TRY IT:
Restate word for word the lines beginning with the one that contains "(2427.42 s to 2428.42 s)" and ending at the bottom of the records below, both included.

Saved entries
####

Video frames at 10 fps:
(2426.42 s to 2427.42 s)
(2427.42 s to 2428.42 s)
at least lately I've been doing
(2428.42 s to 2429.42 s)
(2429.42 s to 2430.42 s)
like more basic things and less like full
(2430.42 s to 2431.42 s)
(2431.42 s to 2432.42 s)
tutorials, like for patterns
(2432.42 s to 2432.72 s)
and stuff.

####

RESPONSE:
(2427.42 s to 2428.42 s)
at least lately I've been doing
(2428.42 s to 2429.42 s)
(2429.42 s to 2430.42 s)
like more basic things and less like full
(2430.42 s to 2431.42 s)
(2431.42 s to 2432.42 s)
tutorials, like for patterns
(2432.42 s to 2432.72 s)
and stuff.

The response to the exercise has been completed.